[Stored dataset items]
▶
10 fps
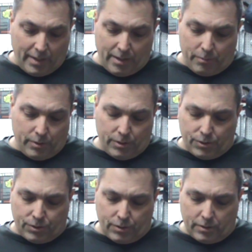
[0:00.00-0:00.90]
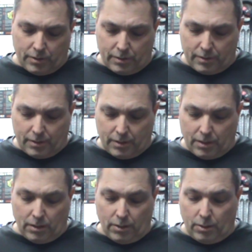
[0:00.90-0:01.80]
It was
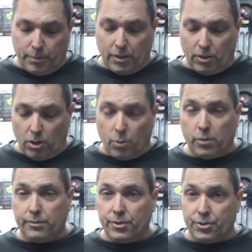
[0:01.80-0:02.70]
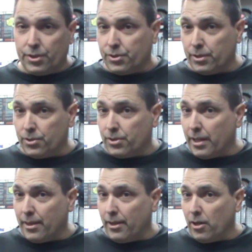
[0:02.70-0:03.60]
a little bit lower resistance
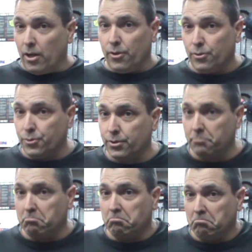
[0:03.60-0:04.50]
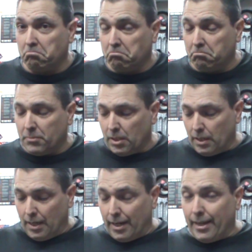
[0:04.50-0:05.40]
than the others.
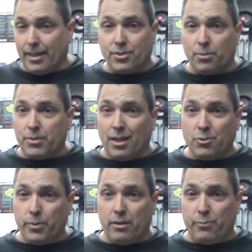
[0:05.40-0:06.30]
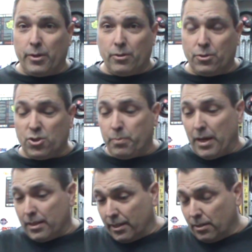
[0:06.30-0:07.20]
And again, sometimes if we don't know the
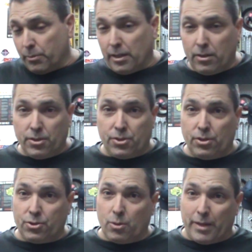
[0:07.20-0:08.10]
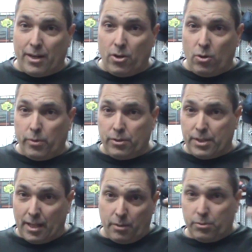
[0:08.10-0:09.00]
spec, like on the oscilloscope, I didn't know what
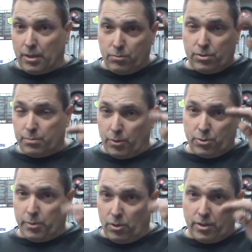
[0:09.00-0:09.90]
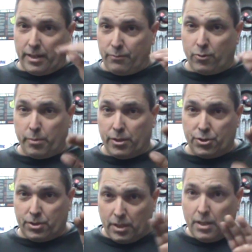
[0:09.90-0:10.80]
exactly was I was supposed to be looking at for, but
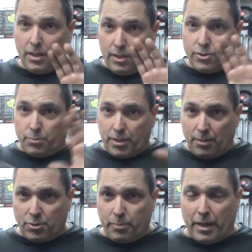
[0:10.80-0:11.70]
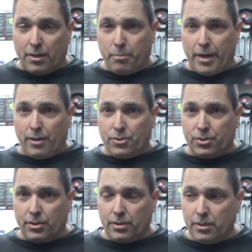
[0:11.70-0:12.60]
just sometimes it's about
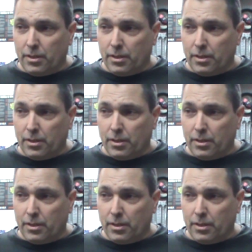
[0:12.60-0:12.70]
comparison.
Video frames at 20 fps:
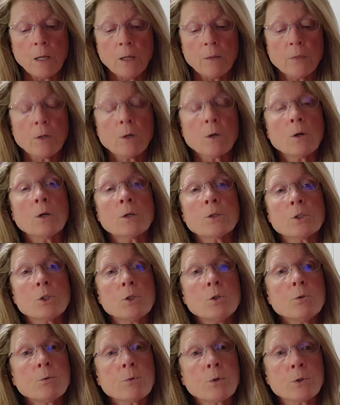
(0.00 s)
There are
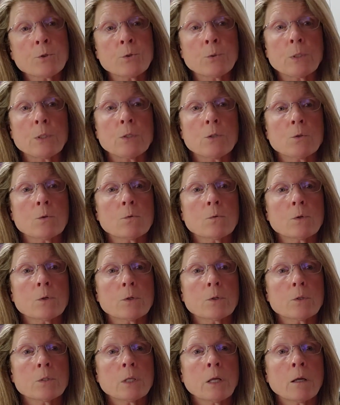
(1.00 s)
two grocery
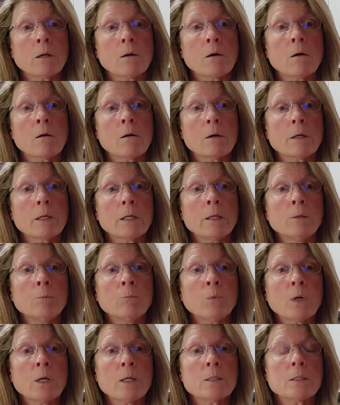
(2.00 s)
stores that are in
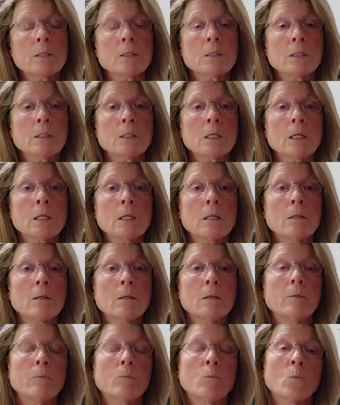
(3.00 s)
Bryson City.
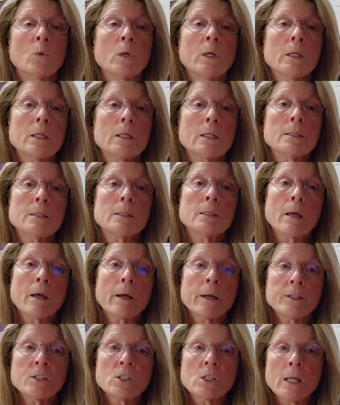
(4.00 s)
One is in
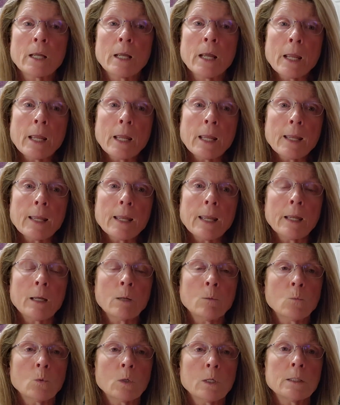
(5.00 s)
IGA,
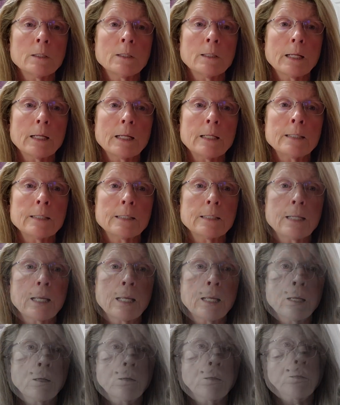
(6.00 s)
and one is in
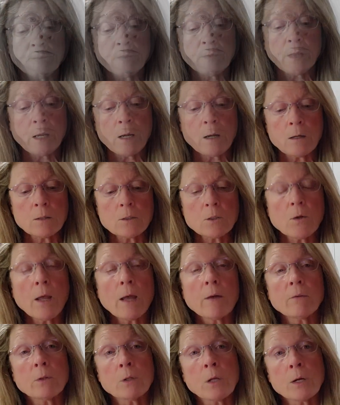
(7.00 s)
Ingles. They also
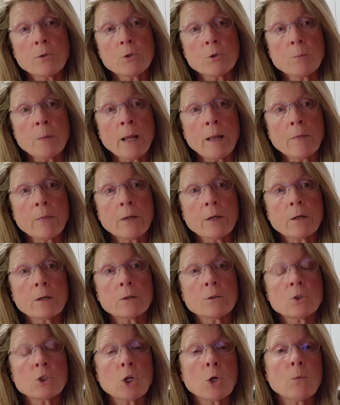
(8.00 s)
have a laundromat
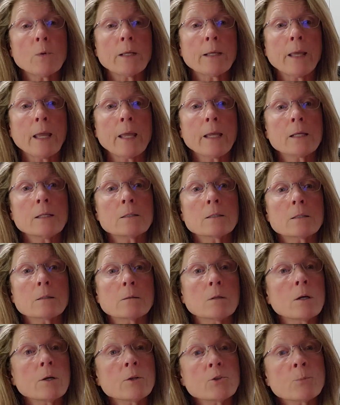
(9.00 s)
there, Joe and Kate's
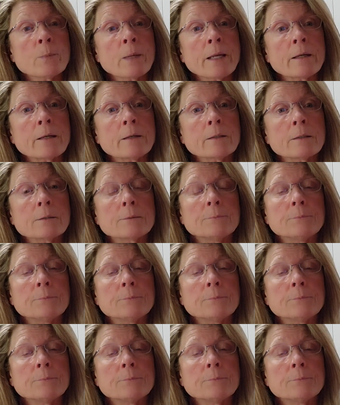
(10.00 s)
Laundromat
◀
Extract only the lines from the one that contains "[0:00.90-0:01.80]" through the end of the records, inclusive, and omit every picture.

* ANSWER TO THE PROBLEM
[0:00.90-0:01.80]
It was
[0:01.80-0:02.70]
[0:02.70-0:03.60]
a little bit lower resistance
[0:03.60-0:04.50]
[0:04.50-0:05.40]
than the others.
[0:05.40-0:06.30]
[0:06.30-0:07.20]
And again, sometimes if we don't know the
[0:07.20-0:08.10]
[0:08.10-0:09.00]
spec, like on the oscilloscope, I didn't know what
[0:09.00-0:09.90]
[0:09.90-0:10.80]
exactly was I was supposed to be looking at for, but
[0:10.80-0:11.70]
[0:11.70-0:12.60]
just sometimes it's about
[0:12.60-0:12.70]
comparison.
Video frames at 20 fps:
(0.00 s)
There are
(1.00 s)
two grocery
(2.00 s)
stores that are in
(3.00 s)
Bryson City.
(4.00 s)
One is in
(5.00 s)
IGA,
(6.00 s)
and one is in
(7.00 s)
Ingles. They also
(8.00 s)
have a laundromat
(9.00 s)
there, Joe and Kate's
(10.00 s)
Laundromat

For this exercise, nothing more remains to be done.